Forged death certificate draws fine for Cleveland funeral home

In this Oct. 16, 2015 picture, funeral director John Williams turns away after placing a casket containing the remains of a man who died of natural causes in a hearse in Baltimore. Coming off of the most violent year in the city's recent history, Williams has buried more bodies -- many of them young black men, many gunned down in the city’s west side -- than ever before. In a normal month, he might do three funerals. This past summer, he buried two people a week. Some died naturally, of illness or old age. Most showed up pierced by knives or bullets. (AP Photo/Patrick Semansky)

A funeral home in Cleveland, Tenn., is paying a $1,000 fine for forging the medical examiner's name on a death certificate in a murder case.

Dr.

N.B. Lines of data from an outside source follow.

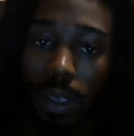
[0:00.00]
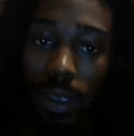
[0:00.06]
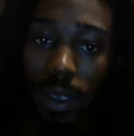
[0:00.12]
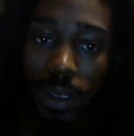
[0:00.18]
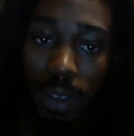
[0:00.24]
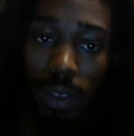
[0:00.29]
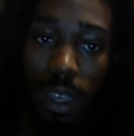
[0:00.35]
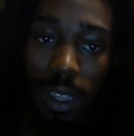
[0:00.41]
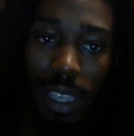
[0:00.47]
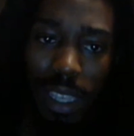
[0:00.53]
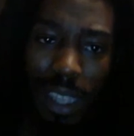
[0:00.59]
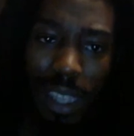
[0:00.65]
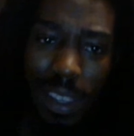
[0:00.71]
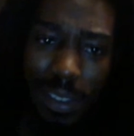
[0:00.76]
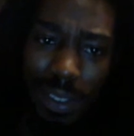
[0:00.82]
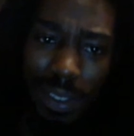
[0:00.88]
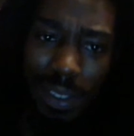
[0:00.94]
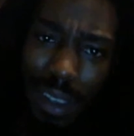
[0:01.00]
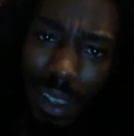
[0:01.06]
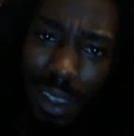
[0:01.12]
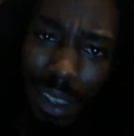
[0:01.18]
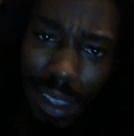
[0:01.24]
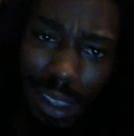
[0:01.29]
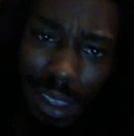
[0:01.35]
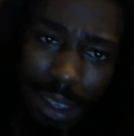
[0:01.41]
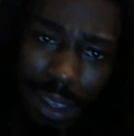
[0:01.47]
so I think that's a
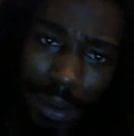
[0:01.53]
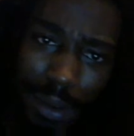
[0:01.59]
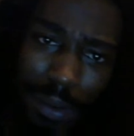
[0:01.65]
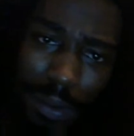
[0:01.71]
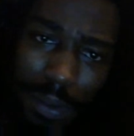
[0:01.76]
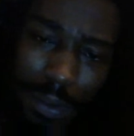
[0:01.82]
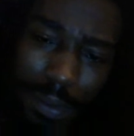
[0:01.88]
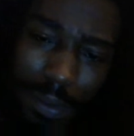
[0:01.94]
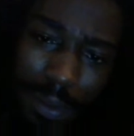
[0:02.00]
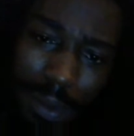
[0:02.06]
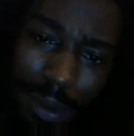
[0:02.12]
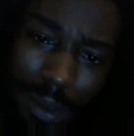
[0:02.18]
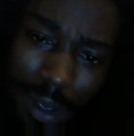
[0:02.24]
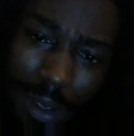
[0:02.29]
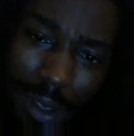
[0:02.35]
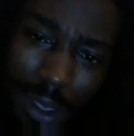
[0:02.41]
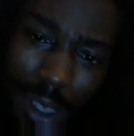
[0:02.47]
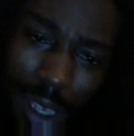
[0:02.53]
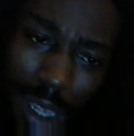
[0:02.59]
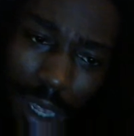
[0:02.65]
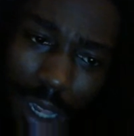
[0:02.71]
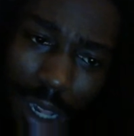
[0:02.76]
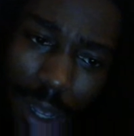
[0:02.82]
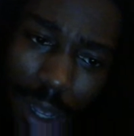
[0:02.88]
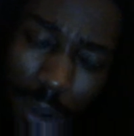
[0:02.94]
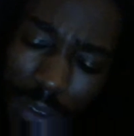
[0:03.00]
good
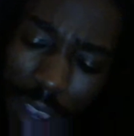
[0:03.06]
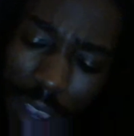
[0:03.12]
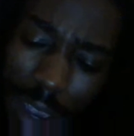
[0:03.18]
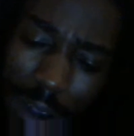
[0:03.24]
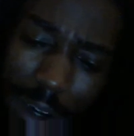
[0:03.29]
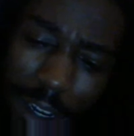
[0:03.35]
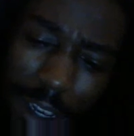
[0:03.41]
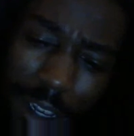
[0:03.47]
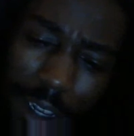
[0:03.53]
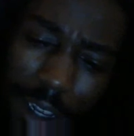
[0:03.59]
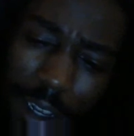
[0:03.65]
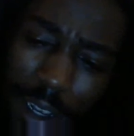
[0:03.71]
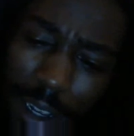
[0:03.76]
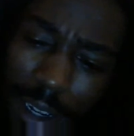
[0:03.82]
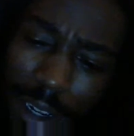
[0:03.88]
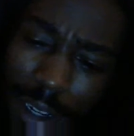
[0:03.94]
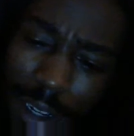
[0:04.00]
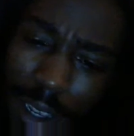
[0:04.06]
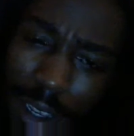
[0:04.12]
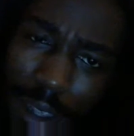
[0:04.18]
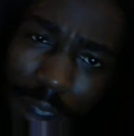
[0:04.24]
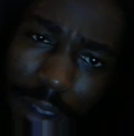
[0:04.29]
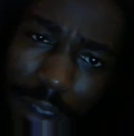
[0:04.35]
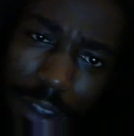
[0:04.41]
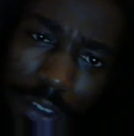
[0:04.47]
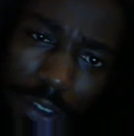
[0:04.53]
closeout on
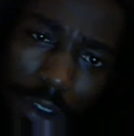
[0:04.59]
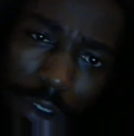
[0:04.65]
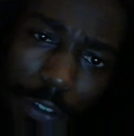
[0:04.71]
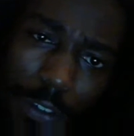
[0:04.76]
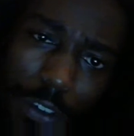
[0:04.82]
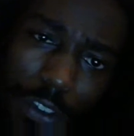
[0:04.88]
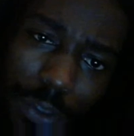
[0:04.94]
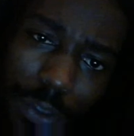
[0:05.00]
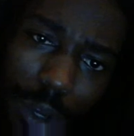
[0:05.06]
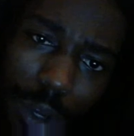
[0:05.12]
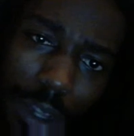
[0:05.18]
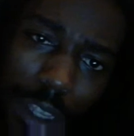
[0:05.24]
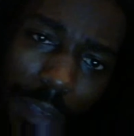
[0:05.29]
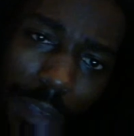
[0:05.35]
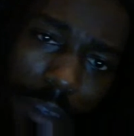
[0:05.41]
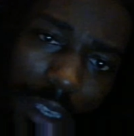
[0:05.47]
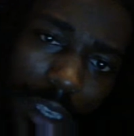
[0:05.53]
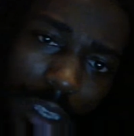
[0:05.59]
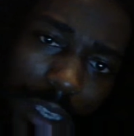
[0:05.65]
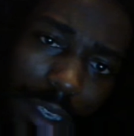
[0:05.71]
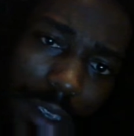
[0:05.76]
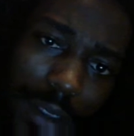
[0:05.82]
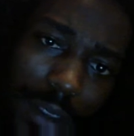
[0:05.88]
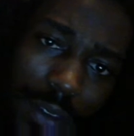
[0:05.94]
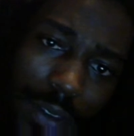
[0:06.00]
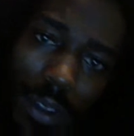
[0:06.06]
the surface dwelling
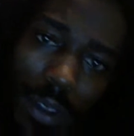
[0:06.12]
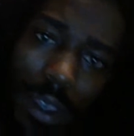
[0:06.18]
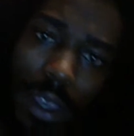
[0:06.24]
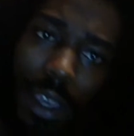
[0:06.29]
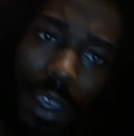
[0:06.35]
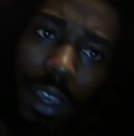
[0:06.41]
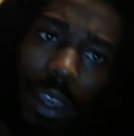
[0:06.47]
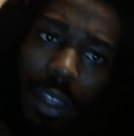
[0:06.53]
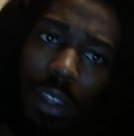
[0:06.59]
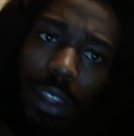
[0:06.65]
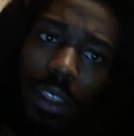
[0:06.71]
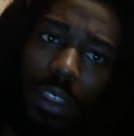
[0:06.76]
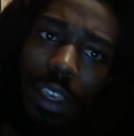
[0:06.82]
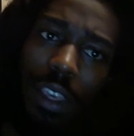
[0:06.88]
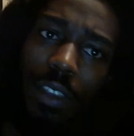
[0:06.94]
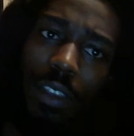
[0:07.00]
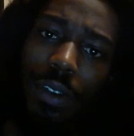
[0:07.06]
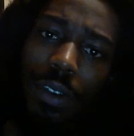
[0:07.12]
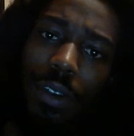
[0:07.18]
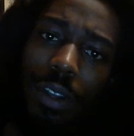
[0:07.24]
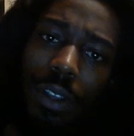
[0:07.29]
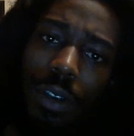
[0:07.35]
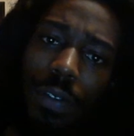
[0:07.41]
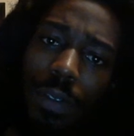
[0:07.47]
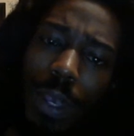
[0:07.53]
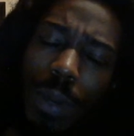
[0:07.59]
beings and the things that are in
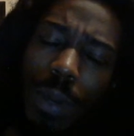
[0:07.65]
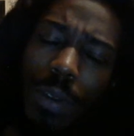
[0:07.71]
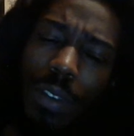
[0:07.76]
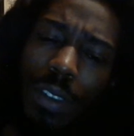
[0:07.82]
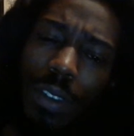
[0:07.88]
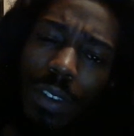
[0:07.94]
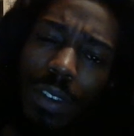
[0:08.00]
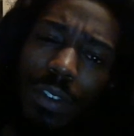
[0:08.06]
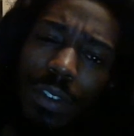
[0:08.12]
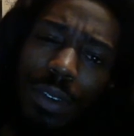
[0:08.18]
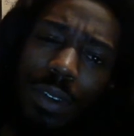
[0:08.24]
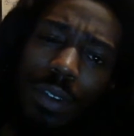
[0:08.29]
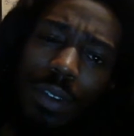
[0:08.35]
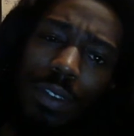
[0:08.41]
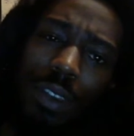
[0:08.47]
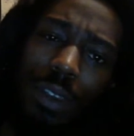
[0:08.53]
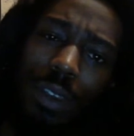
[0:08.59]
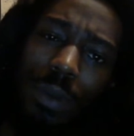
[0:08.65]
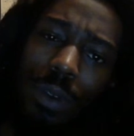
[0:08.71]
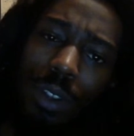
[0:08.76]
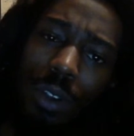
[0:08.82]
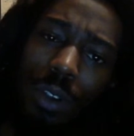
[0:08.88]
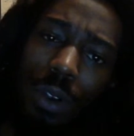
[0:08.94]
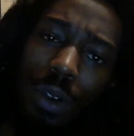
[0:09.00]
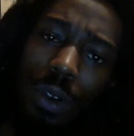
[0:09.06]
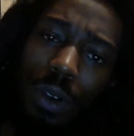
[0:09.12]
your frequencies that you can see when
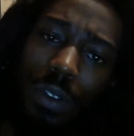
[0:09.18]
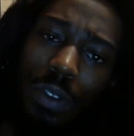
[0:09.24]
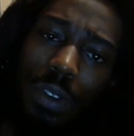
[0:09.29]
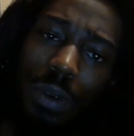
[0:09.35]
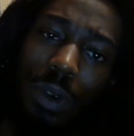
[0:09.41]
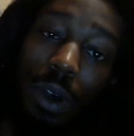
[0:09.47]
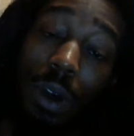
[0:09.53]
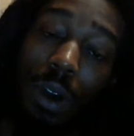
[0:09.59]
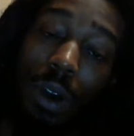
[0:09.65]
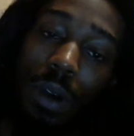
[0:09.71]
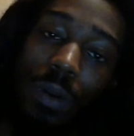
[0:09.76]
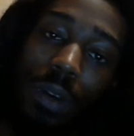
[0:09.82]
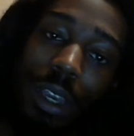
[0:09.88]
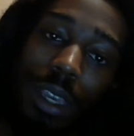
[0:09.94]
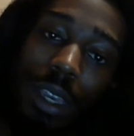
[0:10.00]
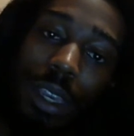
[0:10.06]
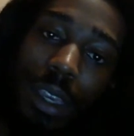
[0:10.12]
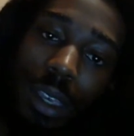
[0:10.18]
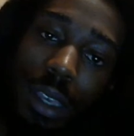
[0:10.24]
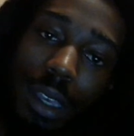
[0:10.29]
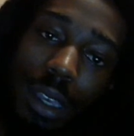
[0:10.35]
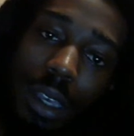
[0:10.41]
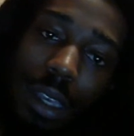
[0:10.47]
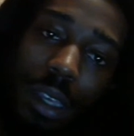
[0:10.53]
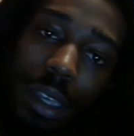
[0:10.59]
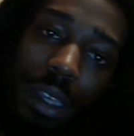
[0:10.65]
you're so-called awake.
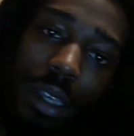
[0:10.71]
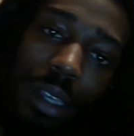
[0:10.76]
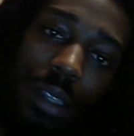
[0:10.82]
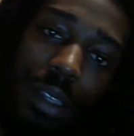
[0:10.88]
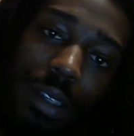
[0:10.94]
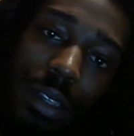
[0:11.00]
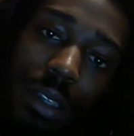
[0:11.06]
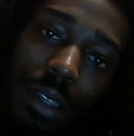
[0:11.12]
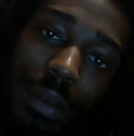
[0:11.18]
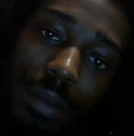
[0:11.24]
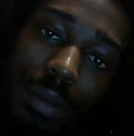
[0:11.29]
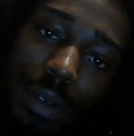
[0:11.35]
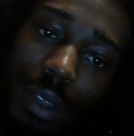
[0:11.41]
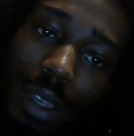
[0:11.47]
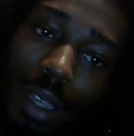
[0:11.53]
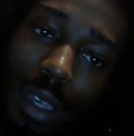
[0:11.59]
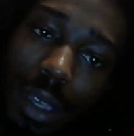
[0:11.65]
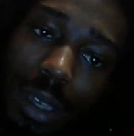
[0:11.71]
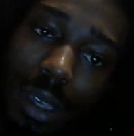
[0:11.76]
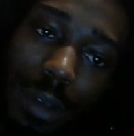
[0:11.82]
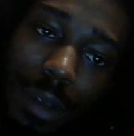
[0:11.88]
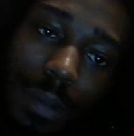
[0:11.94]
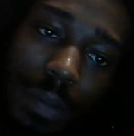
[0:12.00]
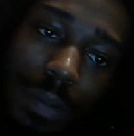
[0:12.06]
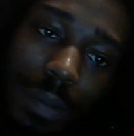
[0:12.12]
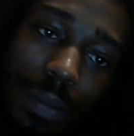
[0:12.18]

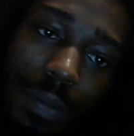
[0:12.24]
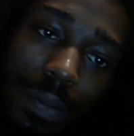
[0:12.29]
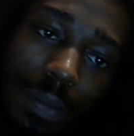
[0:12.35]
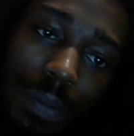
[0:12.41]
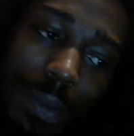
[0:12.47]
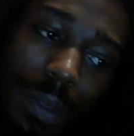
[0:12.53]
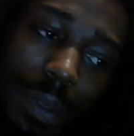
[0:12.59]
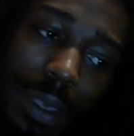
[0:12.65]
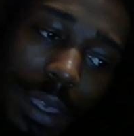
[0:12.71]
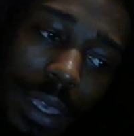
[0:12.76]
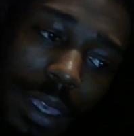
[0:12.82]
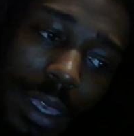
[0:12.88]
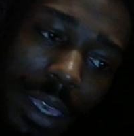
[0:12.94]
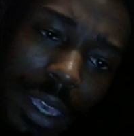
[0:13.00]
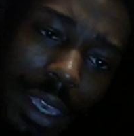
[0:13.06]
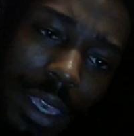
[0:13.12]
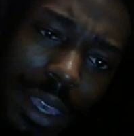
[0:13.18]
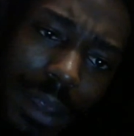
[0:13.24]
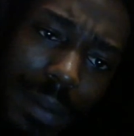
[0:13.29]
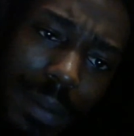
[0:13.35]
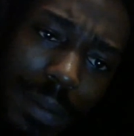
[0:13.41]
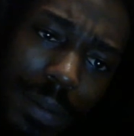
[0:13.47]
Um, yeah.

Emily Dennison filed a complaint in December alleging Companion Funeral and Cremation Service forged her name and filed an altered death certificate for Tyler Andrew Worth.

The 25-year-old Cleveland resident was shot to death in October and his body dumped in a ravine in Polk County, Tenn. At a preliminary hearing earlier this month, his accused killer's wife testified about Worth's death.

Companion and its operator could have lost their licenses over what the Tennessee Board of Funeral Directors and Embalmers called a "serious violation of the rules of professional conduct."

But the board withheld the most serious punishment when Companion operator H. Robert Cody Jr. said the firm was actually trying to do a good deed by getting the death certificate to the family quickly.